[Exercise material]
--

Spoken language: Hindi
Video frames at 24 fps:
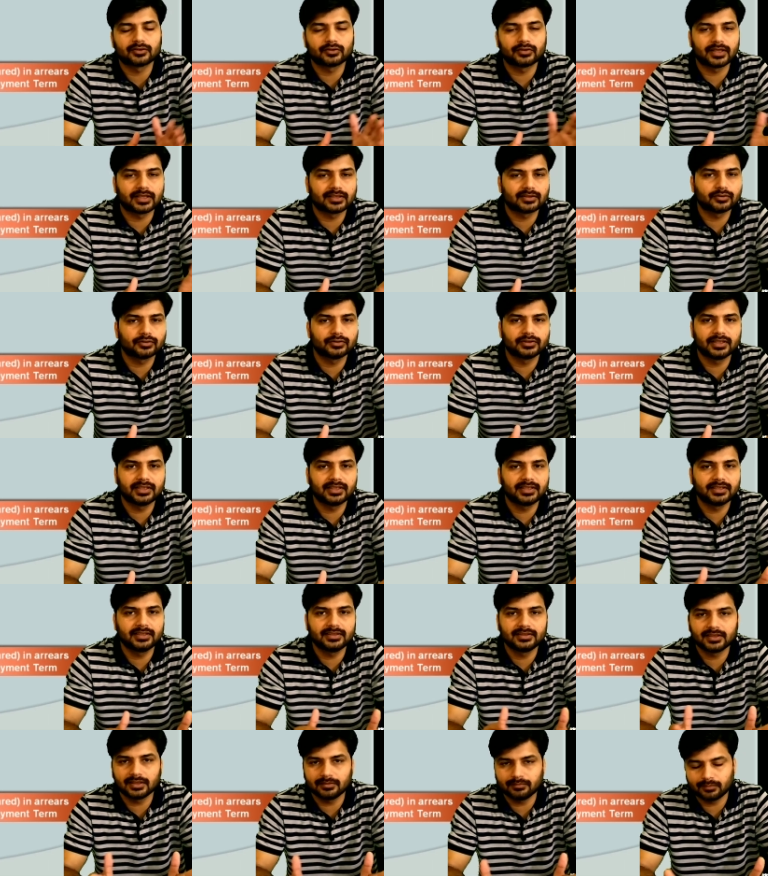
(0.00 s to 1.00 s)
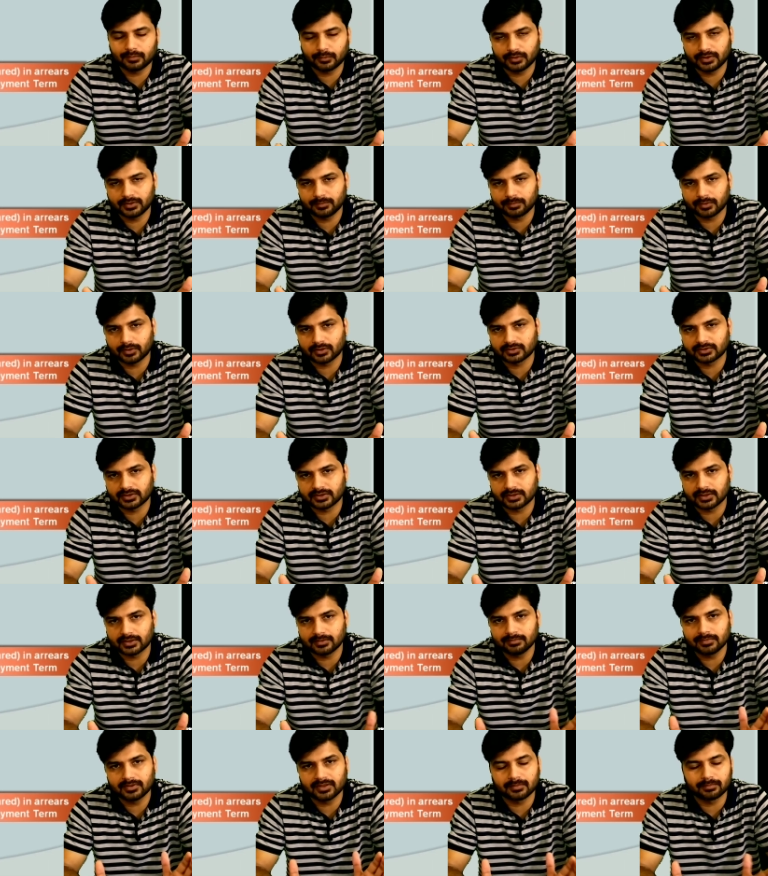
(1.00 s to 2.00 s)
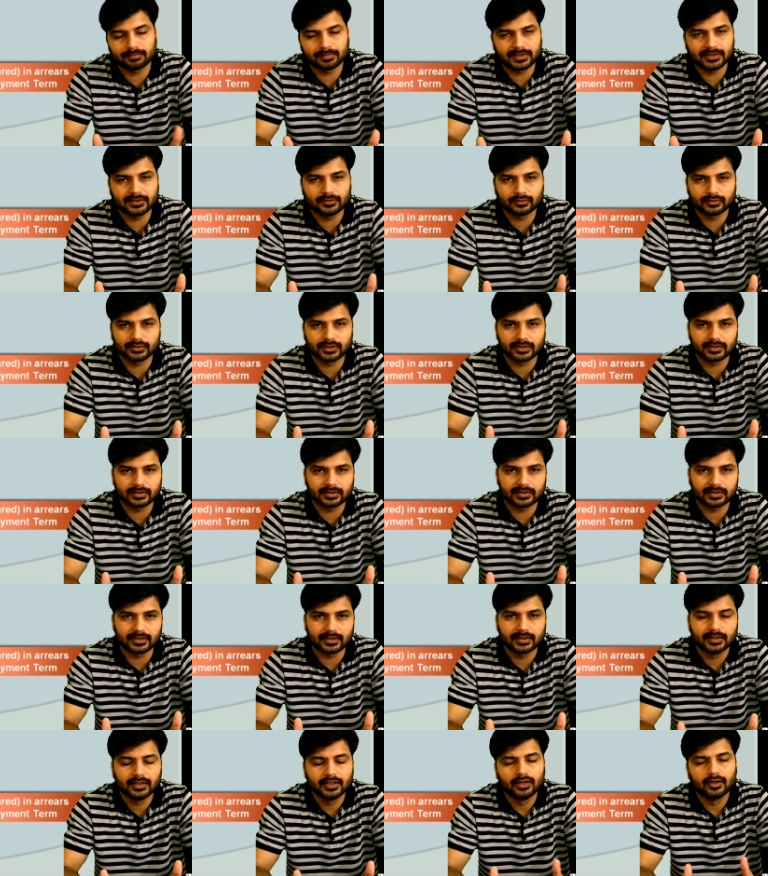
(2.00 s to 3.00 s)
तो डेथ हो जाएगी जब पूरी पॉलिसी टर्म कंप्लीट हो जाती है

--

[Task statement] Give the listing above again word for word, without its pictures.

[Problem solution]
Spoken language: Hindi
Video frames at 24 fps:
(0.00 s to 1.00 s)
(1.00 s to 2.00 s)
(2.00 s to 3.00 s)
तो डेथ हो जाएगी जब पूरी पॉलिसी टर्म कंप्लीट हो जाती है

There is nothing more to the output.